§ **Data records**:
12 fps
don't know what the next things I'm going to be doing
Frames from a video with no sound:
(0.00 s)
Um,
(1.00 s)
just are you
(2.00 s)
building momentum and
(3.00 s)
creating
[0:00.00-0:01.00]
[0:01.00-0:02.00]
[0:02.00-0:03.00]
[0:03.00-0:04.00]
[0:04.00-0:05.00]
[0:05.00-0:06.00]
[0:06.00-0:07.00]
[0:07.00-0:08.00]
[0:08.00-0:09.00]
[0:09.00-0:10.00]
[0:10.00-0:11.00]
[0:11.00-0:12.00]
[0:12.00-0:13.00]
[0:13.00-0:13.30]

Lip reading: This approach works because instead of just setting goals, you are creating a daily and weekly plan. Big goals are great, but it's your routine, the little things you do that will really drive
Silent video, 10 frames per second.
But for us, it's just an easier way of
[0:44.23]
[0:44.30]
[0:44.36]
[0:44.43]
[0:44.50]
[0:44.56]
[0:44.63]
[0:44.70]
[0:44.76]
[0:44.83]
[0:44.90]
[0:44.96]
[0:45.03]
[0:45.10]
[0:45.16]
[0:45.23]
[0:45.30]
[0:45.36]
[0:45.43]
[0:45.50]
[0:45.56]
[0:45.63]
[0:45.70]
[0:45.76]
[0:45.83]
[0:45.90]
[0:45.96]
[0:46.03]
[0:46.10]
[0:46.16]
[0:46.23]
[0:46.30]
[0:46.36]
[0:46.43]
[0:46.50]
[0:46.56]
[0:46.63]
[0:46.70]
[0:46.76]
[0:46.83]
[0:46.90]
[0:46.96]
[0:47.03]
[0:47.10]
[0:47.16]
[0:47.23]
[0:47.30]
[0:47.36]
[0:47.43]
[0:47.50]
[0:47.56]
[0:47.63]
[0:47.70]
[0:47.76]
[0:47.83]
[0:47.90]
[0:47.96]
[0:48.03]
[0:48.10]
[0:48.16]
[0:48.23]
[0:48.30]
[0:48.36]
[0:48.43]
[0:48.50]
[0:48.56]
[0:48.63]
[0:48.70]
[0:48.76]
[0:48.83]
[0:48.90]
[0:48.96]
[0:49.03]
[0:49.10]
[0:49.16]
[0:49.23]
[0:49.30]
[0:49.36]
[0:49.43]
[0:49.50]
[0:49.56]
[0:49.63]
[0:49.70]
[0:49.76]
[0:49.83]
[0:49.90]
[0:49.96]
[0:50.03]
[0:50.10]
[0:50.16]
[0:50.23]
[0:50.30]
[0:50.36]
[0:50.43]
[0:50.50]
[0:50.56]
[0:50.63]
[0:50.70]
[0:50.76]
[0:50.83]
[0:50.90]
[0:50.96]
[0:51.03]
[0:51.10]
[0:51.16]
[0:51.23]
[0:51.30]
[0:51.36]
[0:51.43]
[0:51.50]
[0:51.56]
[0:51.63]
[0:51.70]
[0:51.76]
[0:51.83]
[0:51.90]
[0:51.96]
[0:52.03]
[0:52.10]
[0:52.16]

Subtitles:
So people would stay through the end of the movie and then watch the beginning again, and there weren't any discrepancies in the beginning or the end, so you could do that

§ **Work request**: An exact copy of every entry is required.

§ **Worked solution**:
12 fps
don't know what the next things I'm going to be doing
Frames from a video with no sound:
(0.00 s)
Um,
(1.00 s)
just are you
(2.00 s)
building momentum and
(3.00 s)
creating
[0:00.00-0:01.00]
[0:01.00-0:02.00]
[0:02.00-0:03.00]
[0:03.00-0:04.00]
[0:04.00-0:05.00]
[0:05.00-0:06.00]
[0:06.00-0:07.00]
[0:07.00-0:08.00]
[0:08.00-0:09.00]
[0:09.00-0:10.00]
[0:10.00-0:11.00]
[0:11.00-0:12.00]
[0:12.00-0:13.00]
[0:13.00-0:13.30]

Lip reading: This approach works because instead of just setting goals, you are creating a daily and weekly plan. Big goals are great, but it's your routine, the little things you do that will really drive
Silent video, 10 frames per second.
But for us, it's just an easier way of
[0:44.23]
[0:44.30]
[0:44.36]
[0:44.43]
[0:44.50]
[0:44.56]
[0:44.63]
[0:44.70]
[0:44.76]
[0:44.83]
[0:44.90]
[0:44.96]
[0:45.03]
[0:45.10]
[0:45.16]
[0:45.23]
[0:45.30]
[0:45.36]
[0:45.43]
[0:45.50]
[0:45.56]
[0:45.63]
[0:45.70]
[0:45.76]
[0:45.83]
[0:45.90]
[0:45.96]
[0:46.03]
[0:46.10]
[0:46.16]
[0:46.23]
[0:46.30]
[0:46.36]
[0:46.43]
[0:46.50]
[0:46.56]
[0:46.63]
[0:46.70]
[0:46.76]
[0:46.83]
[0:46.90]
[0:46.96]
[0:47.03]
[0:47.10]
[0:47.16]
[0:47.23]
[0:47.30]
[0:47.36]
[0:47.43]
[0:47.50]
[0:47.56]
[0:47.63]
[0:47.70]
[0:47.76]
[0:47.83]
[0:47.90]
[0:47.96]
[0:48.03]
[0:48.10]
[0:48.16]
[0:48.23]
[0:48.30]
[0:48.36]
[0:48.43]
[0:48.50]
[0:48.56]
[0:48.63]
[0:48.70]
[0:48.76]
[0:48.83]
[0:48.90]
[0:48.96]
[0:49.03]
[0:49.10]
[0:49.16]
[0:49.23]
[0:49.30]
[0:49.36]
[0:49.43]
[0:49.50]
[0:49.56]
[0:49.63]
[0:49.70]
[0:49.76]
[0:49.83]
[0:49.90]
[0:49.96]
[0:50.03]
[0:50.10]
[0:50.16]
[0:50.23]
[0:50.30]
[0:50.36]
[0:50.43]
[0:50.50]
[0:50.56]
[0:50.63]
[0:50.70]
[0:50.76]
[0:50.83]
[0:50.90]
[0:50.96]
[0:51.03]
[0:51.10]
[0:51.16]
[0:51.23]
[0:51.30]
[0:51.36]
[0:51.43]
[0:51.50]
[0:51.56]
[0:51.63]
[0:51.70]
[0:51.76]
[0:51.83]
[0:51.90]
[0:51.96]
[0:52.03]
[0:52.10]
[0:52.16]

Subtitles:
So people would stay through the end of the movie and then watch the beginning again, and there weren't any discrepancies in the beginning or the end, so you could do that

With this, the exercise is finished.